Unlike his Seinfeld co-stars, who seem to be using to shotgun approach to projects and have been turning up with a lot of lame, sometimes racist, ducks, Seinfeld has been very selective on what he’s worked on. Beyond his stand-up, he’s only made a few select guest-shots on TV.

“It was really up to my experience being on the TV show Benson in 1980 and I was given this terrible material to do,” said Seinfeld. “Then I got fired from the show because they didn’t think I was being funny enough and I’m doing their material. Even though I was a young comic, I still was kind of offended by that predicament. And I go, ‘why should I suffer because of your bad writing? I can write for myself.’ So that’s when I decided that I would only do my own stuff from then on.”

He can afford to be selective. Seinfeld reportedly made $60 million from syndication rights and stand-up shows last year. This makes Seinfeld, the man’s, selection of Bee Movie as his first major project since Seinfeld, the show, even stranger. Cartoony, 3D, CGI movies are a dime-a-dozen these days. But, despite what it looks like from previews, it isn’t aimed at kids–at least from what Seinfeld said to someone from Old Dominion University.

“One of the things I’m most excited about and how this all kind of came together in the end is there doesn’t seem to be any specific target audience for it,” he said. “We’ve played it for little kids and we’ve played it for adults–and college-age. Everybody seems to find it funny.”

Fortunately for all those out there holding their breath and hoping when they inhale Bee Movie’s fumes, it won’t stink to high heaven–as Seinfeld pointed out earlier–the writing is a large part of what makes things funny. Seinfeld, the man, shares writing credits with former Seinfeld writers Spike Feresten and Andy Robin as well as with Barry Marder, a friend of Seinfeld’s. Feresten also wrote for the Simpsons and both Feresten Robin worked on the Michael Richards Show, which lasted eight episodes back in 2000.

If the solid writing cast and Seinfeld’s own selectiveness gives no solace to the wary consumer, then Bee Movie will have to stand on it’s own six bee feet. Seinfeld, the show, is gone and won’t be repeated–though that didn’t stop dozens of college students asking Seinfeld, the man, questions about it.
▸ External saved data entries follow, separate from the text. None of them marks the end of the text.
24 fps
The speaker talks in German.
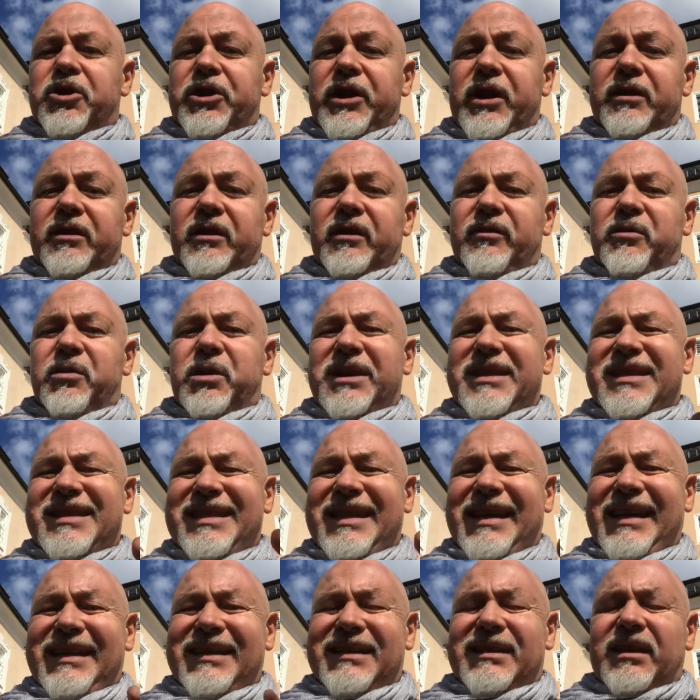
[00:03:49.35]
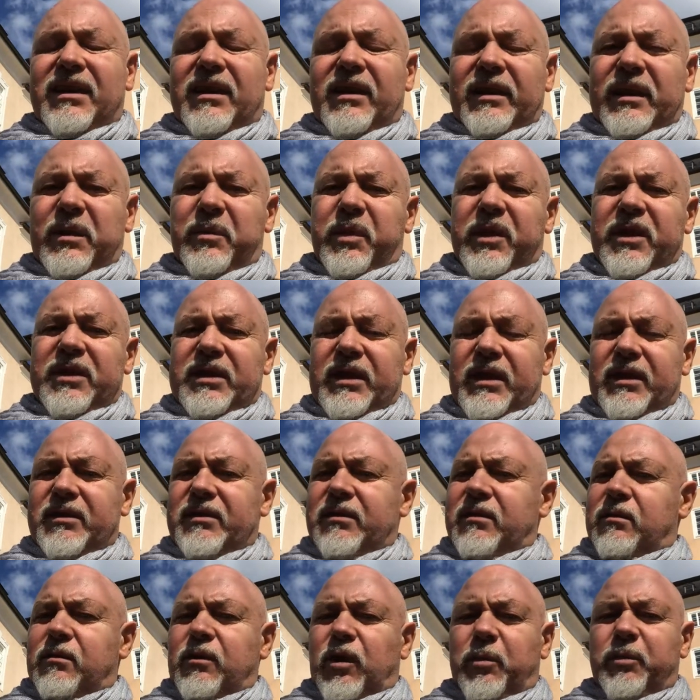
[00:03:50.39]
Stellt euch vor, 10 Tage
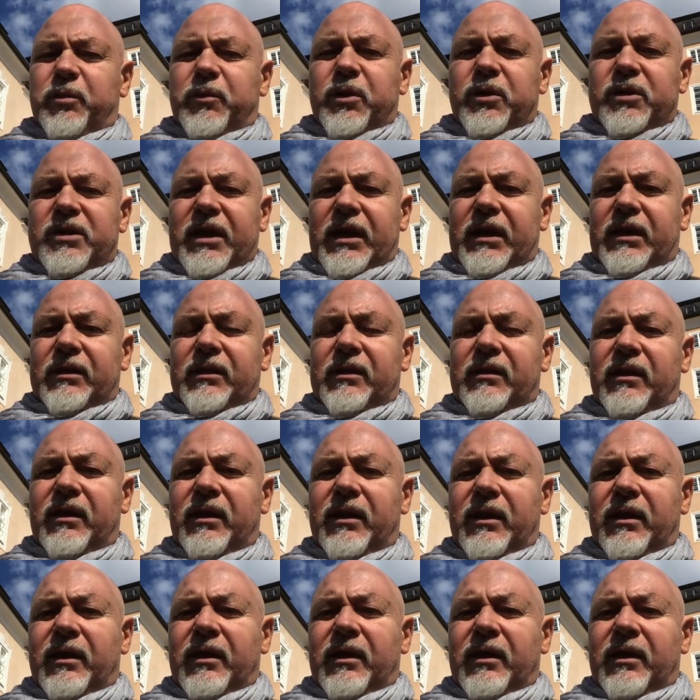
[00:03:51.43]
Präsenz, Top-Dozenten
As the 30-minute conference call winded down, I did get to actually interview Seinfeld–if only for one question. How much control does Seinfeld exercise over his projects?

“I don’t think there’s anything in the movie that I wasn’t involved with from the script to the character design, to the editing, to the music, to the props, to the lighting and the city, the cars, the sound of the cars,” said Seinfeld. “I got into everything just because someone’s got to. It’s like a ship and somebody has to be the captain. Even if you’re wrong, you got to go, ‘okay, we’re going that way, men.’”

So I did get to interview Jerry Seinfeld. Sort of.